- Directed by: Jorge Valdés-Iga
- Written by: Hiro Masuda
- Produced by: Hiro Masuda Tokuji Iuchi Yoishi Kobayashi
- Starring: Nao Nagasawa Justin Morck Hiro Masuda Sawa Suzuki Anthony Laurent
- Cinematography: Corey Eisenstein
- Edited by: Alphonse du Fleur
- Music by: Kazushi Miyakoda
- Distributed by: Ichigo Ichie Films Ace Deuce Entertainment
- Release date: May 8, 2009;
- Running time: 74 minutes
- Country: Japan
- Languages: Japanese English

= Hotel Chelsea (film) =

Hotel Chelsea (ホテルチェルシー) is a 2009 thriller.

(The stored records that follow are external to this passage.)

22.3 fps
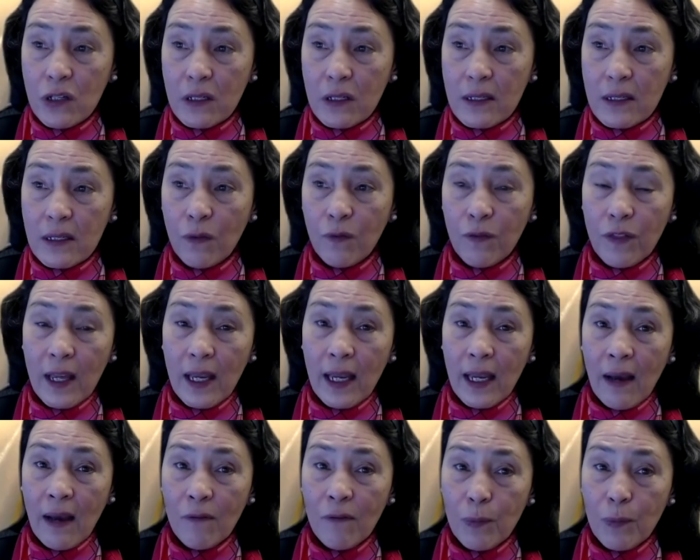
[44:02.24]
is if they
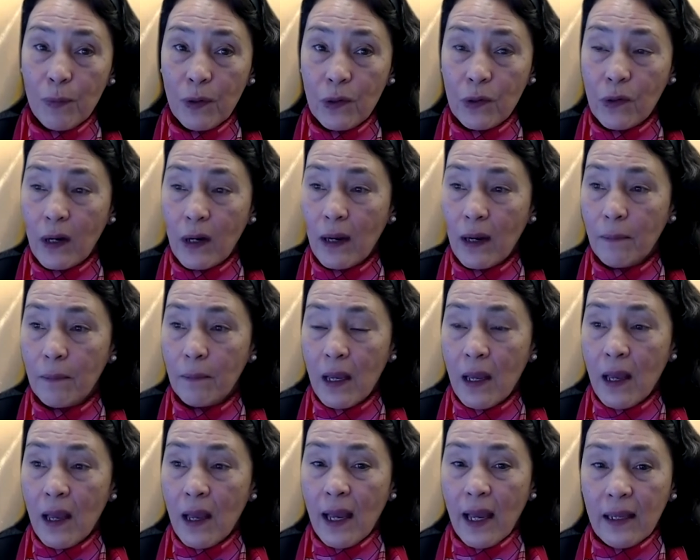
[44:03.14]
have a program
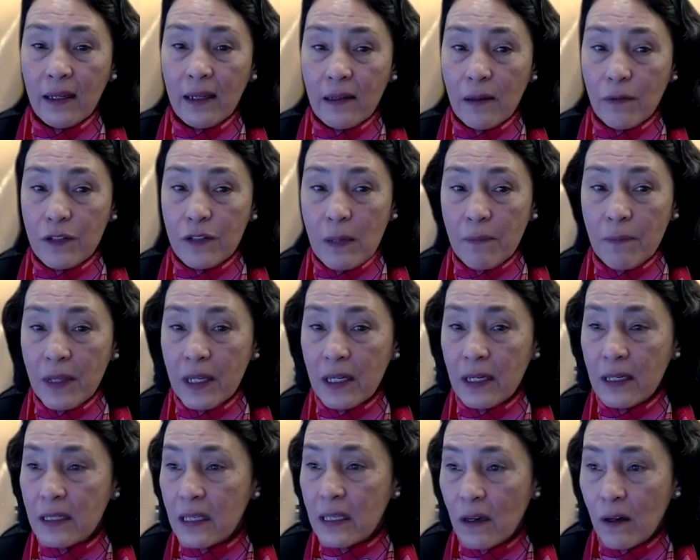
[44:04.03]
and if something
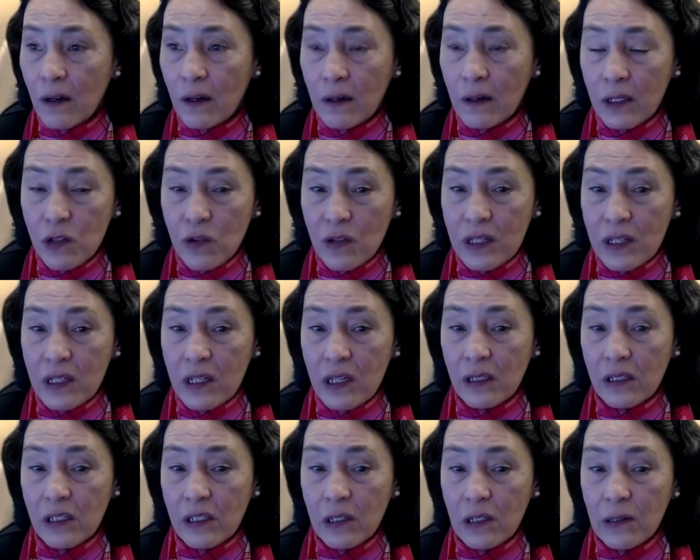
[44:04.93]
is there
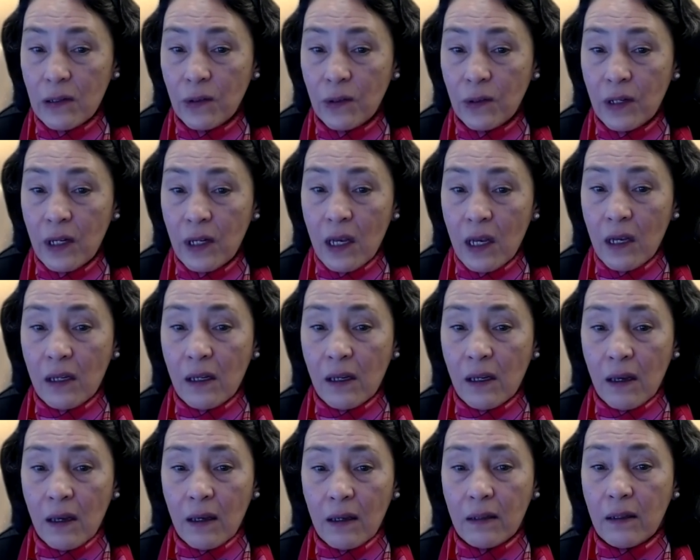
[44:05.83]
interesting to you
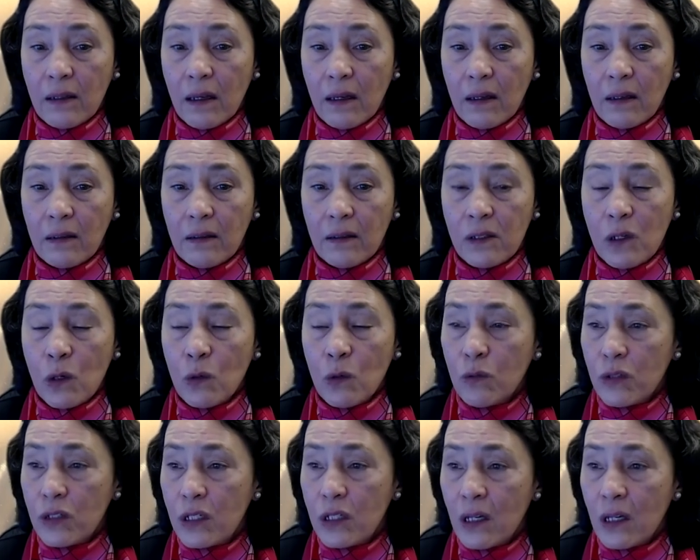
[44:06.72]

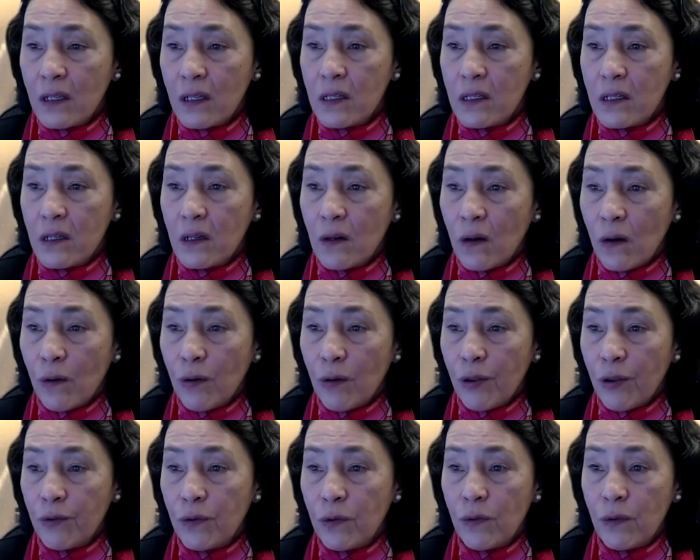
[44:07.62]
don't just go
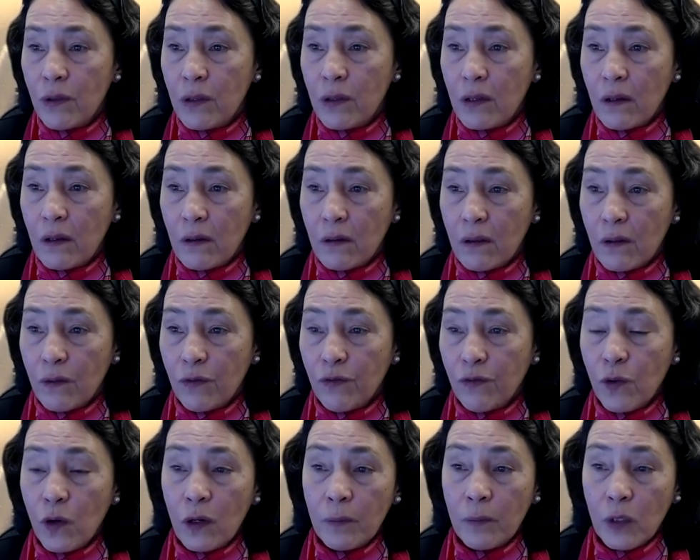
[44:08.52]
through the the
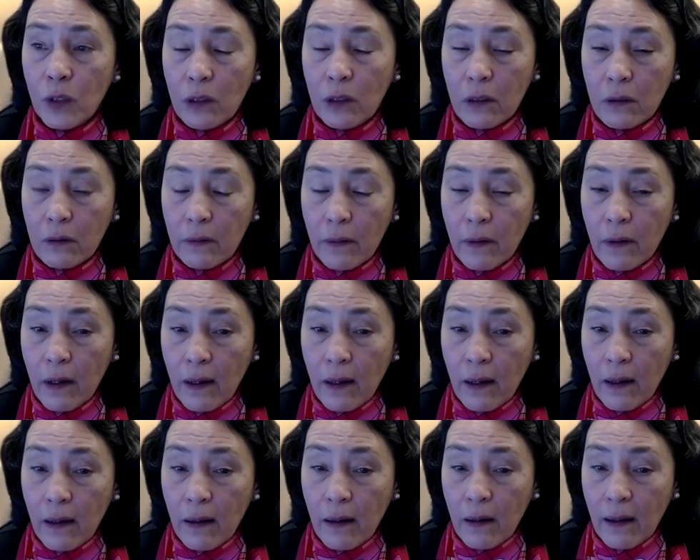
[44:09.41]
formal
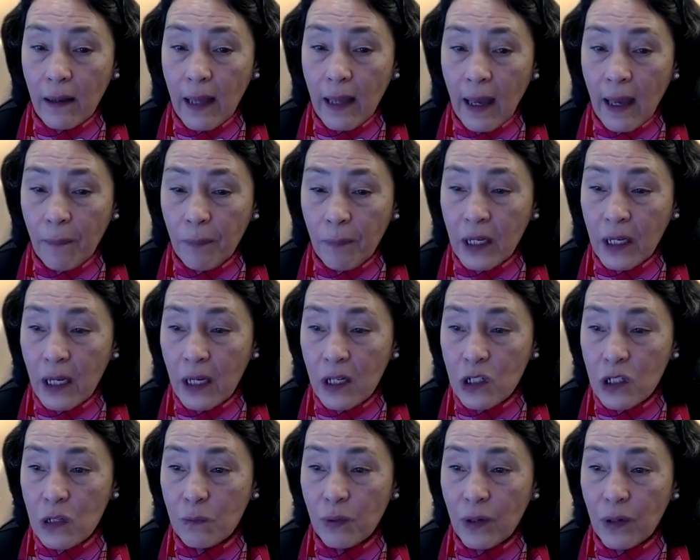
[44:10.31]
uh,
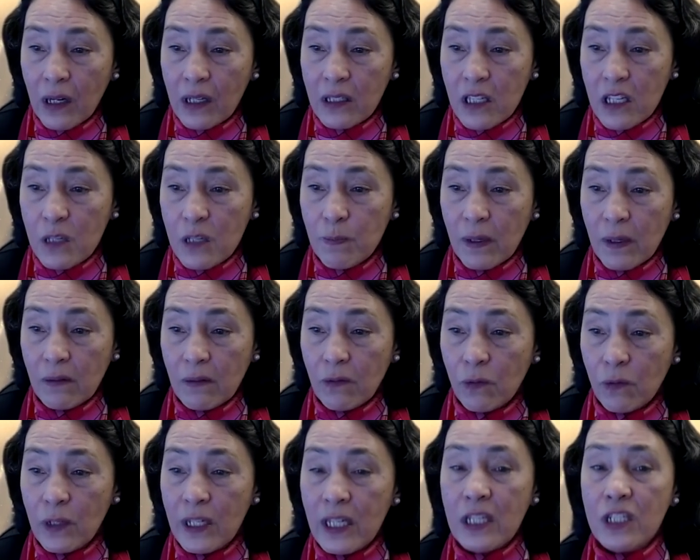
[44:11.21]
application process yes. but
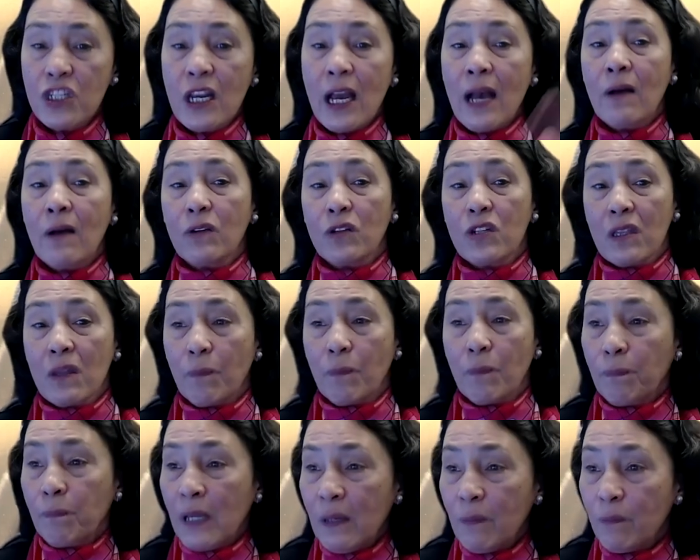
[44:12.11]
reach out to the
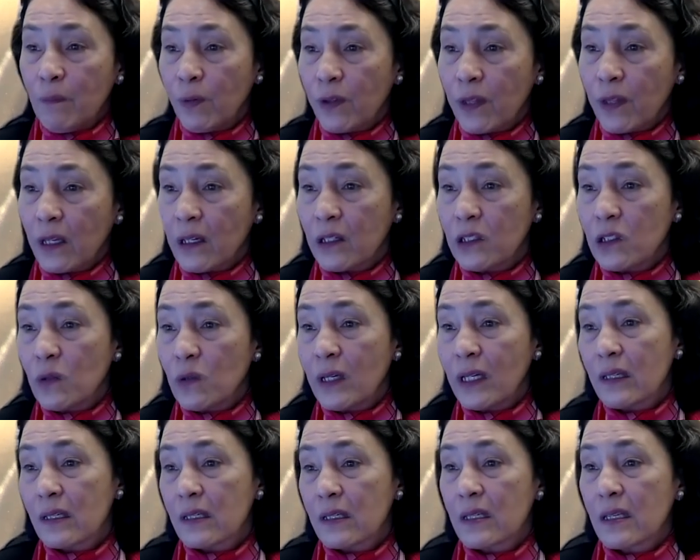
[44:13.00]
people that are
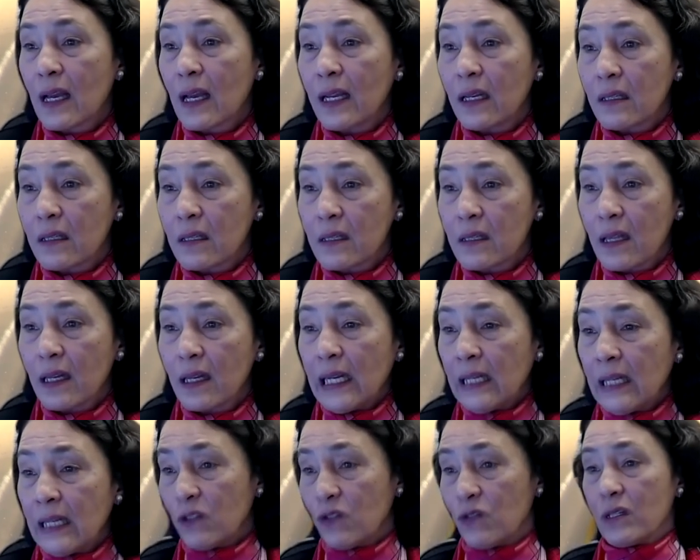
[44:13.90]
doing the science that
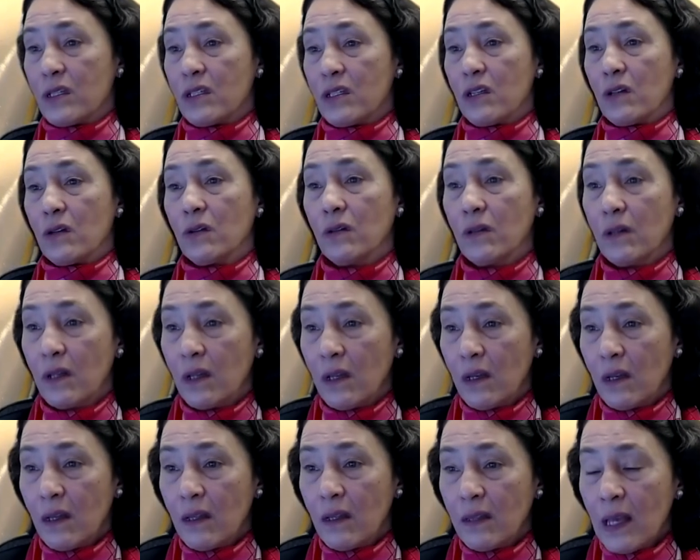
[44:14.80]
interest you
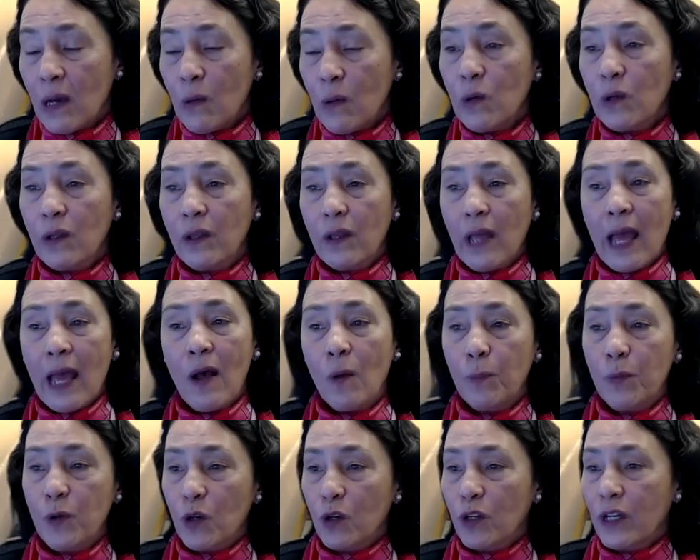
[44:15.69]
yes. that will help
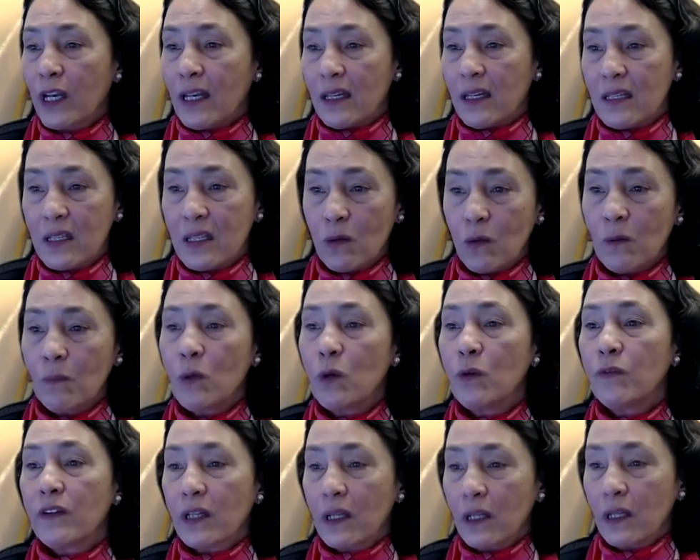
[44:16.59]
your case it will move
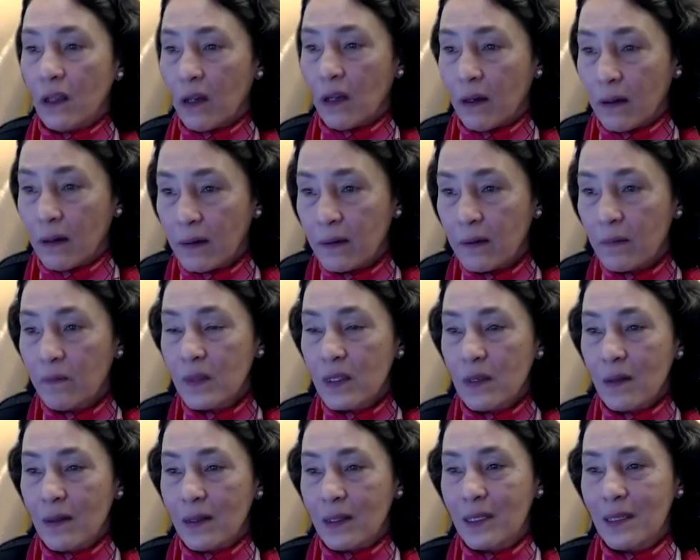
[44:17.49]
it along so
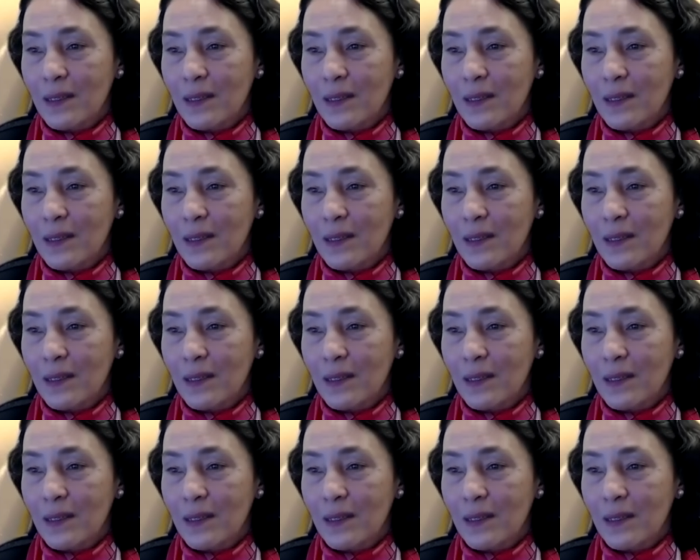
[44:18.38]
that's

The production traveled to New York for filming at the classic Hotel Chelsea, a place regularly visited by celebrities, after which the film was named.

== Plot ==
A newlywed Japanese couple travel to the Hotel Chelsea in New York City to enjoy their honeymoon. One night, the wife finds the lifeless body of her husband and a video containing footage of the brutal murder. A police detective arrives at the scene and tries to reconstruct the events surrounding the mysterious crime.

==Festivals==
- Radar Hamburg International Independent Film Festival (Nov 2, 2009)
- Queens International Film Festival (Nov 15, 2009)
- Myrtle Beach International Film Festival (Dec 4, 2009)
  - Best Foreign Picture
  - Best Actress
- Indie Spirit Film Festival (Apr 23, 2010)
- Seattle's True Independent Film Festival (Jun 9, 2010)
- Okanagan International Film Festival (Jul 23, 2010)
- Rhode Island International Film Festival (Aug 14, 2010)
- Eerie Horror Film Festival (Oct 10, 2010)
- Japan Film Fest Hamburg (May 29, 2011)

== Release ==
Early reviews for Hotel Chelsea at the 2009 Radar Hamburg International Independent Film Festival drew applause at its premiere. Hotel Chelsea official premiered in Tokyo on May 8, 2009 to critical acclaim and commercial success. In July 2010 was released on DVD.
Since March 2011, Hotel Chelsea has been available online for free and it established a long term earthquake and tsunami relief fund for Japan. However as of 2025, the film was suddenly removed from public view.